Beginning with the line that contains "[00:00:05.21 to 00:00:06.25]" and ending with the line that contains "What the speaker", reproduce the lines of the entries below exactly, omitting pictures.

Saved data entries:
━━━━━━━━

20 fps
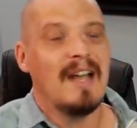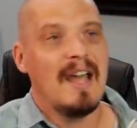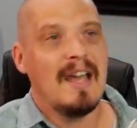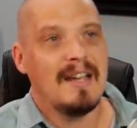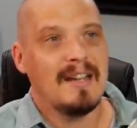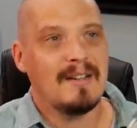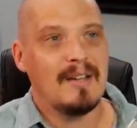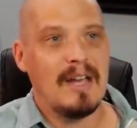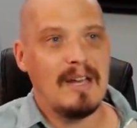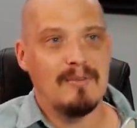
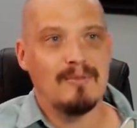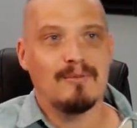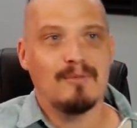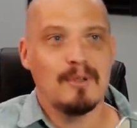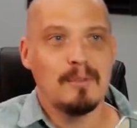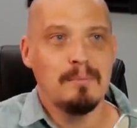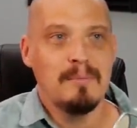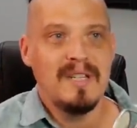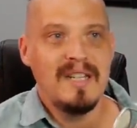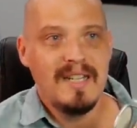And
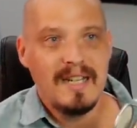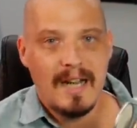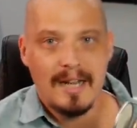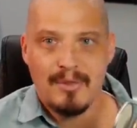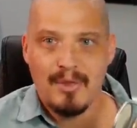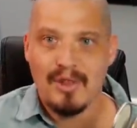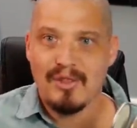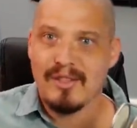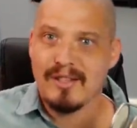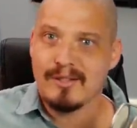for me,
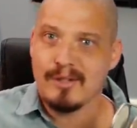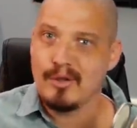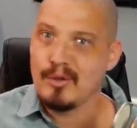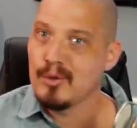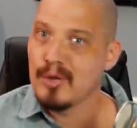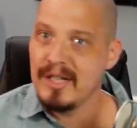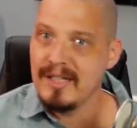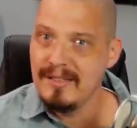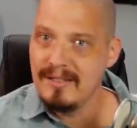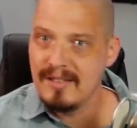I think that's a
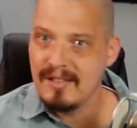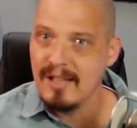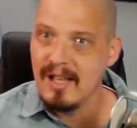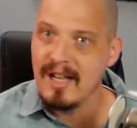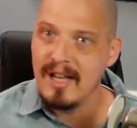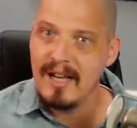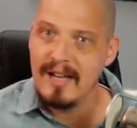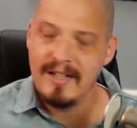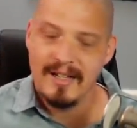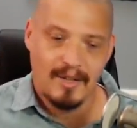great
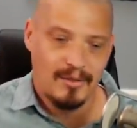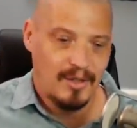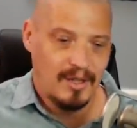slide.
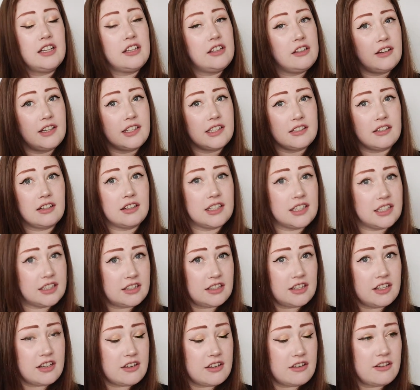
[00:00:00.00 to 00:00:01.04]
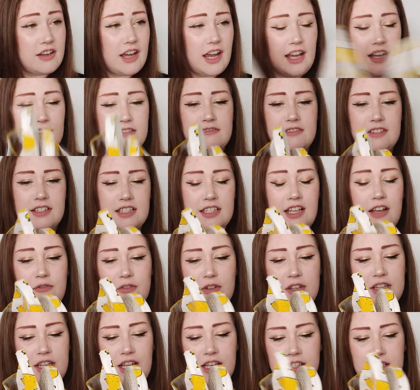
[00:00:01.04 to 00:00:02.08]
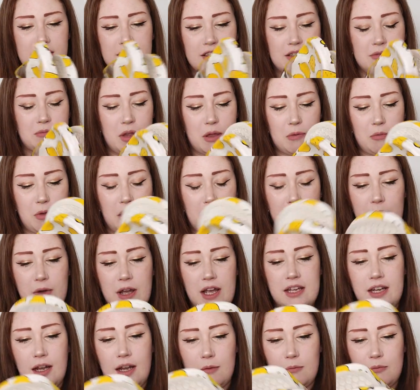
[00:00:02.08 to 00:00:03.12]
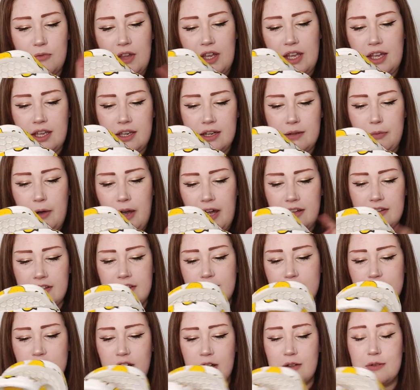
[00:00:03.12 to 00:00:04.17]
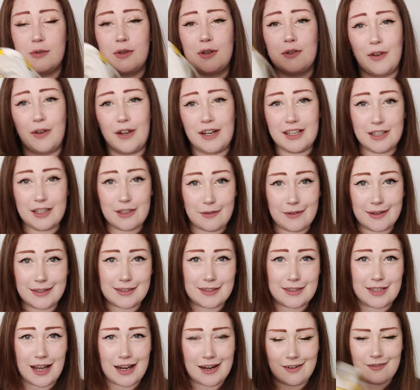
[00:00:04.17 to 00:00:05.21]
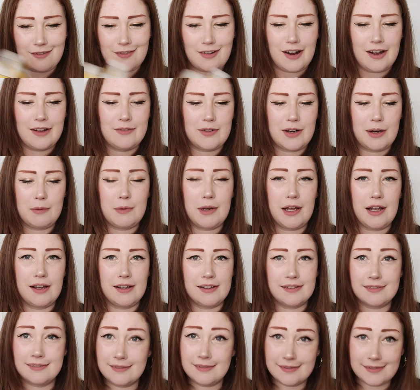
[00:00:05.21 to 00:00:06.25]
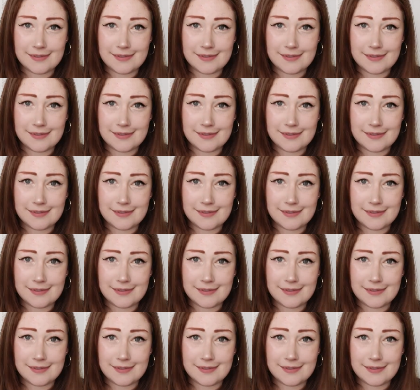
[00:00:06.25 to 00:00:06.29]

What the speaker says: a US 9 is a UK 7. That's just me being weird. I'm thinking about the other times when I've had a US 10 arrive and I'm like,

━━━━━━━━

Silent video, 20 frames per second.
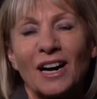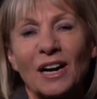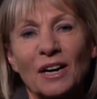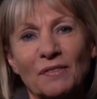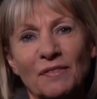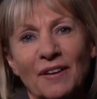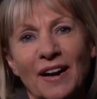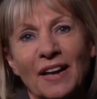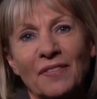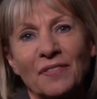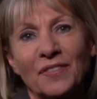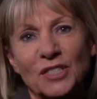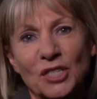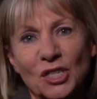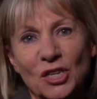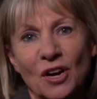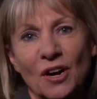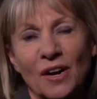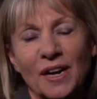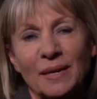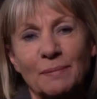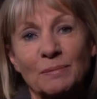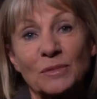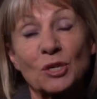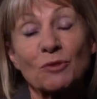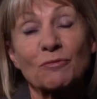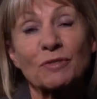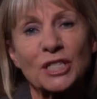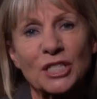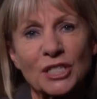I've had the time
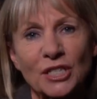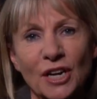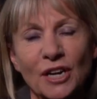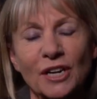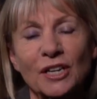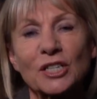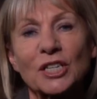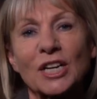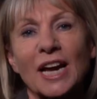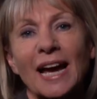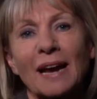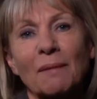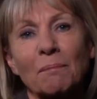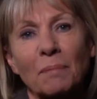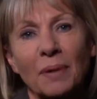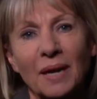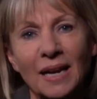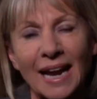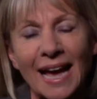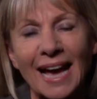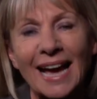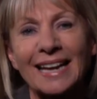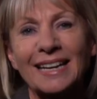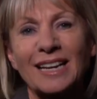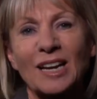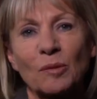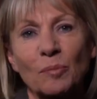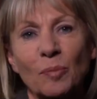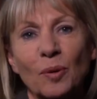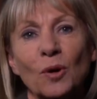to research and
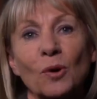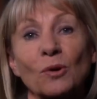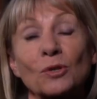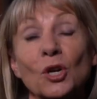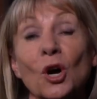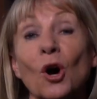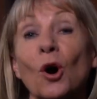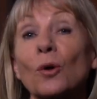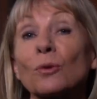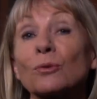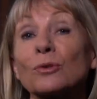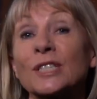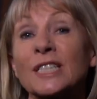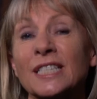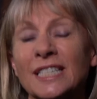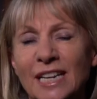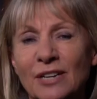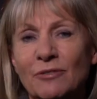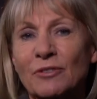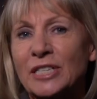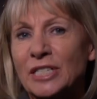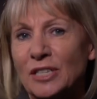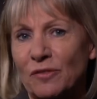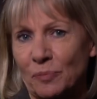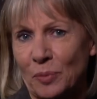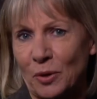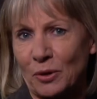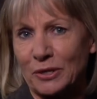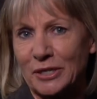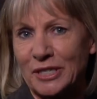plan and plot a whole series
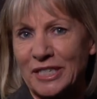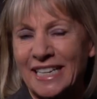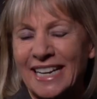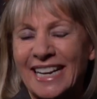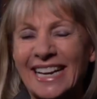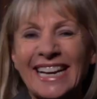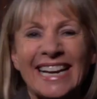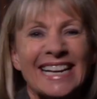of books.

━━━━━━━━

— Solved exercise —
[00:00:05.21 to 00:00:06.25]
[00:00:06.25 to 00:00:06.29]

What the speaker says: a US 9 is a UK 7. That's just me being weird. I'm thinking about the other times when I've had a US 10 arrive and I'm like,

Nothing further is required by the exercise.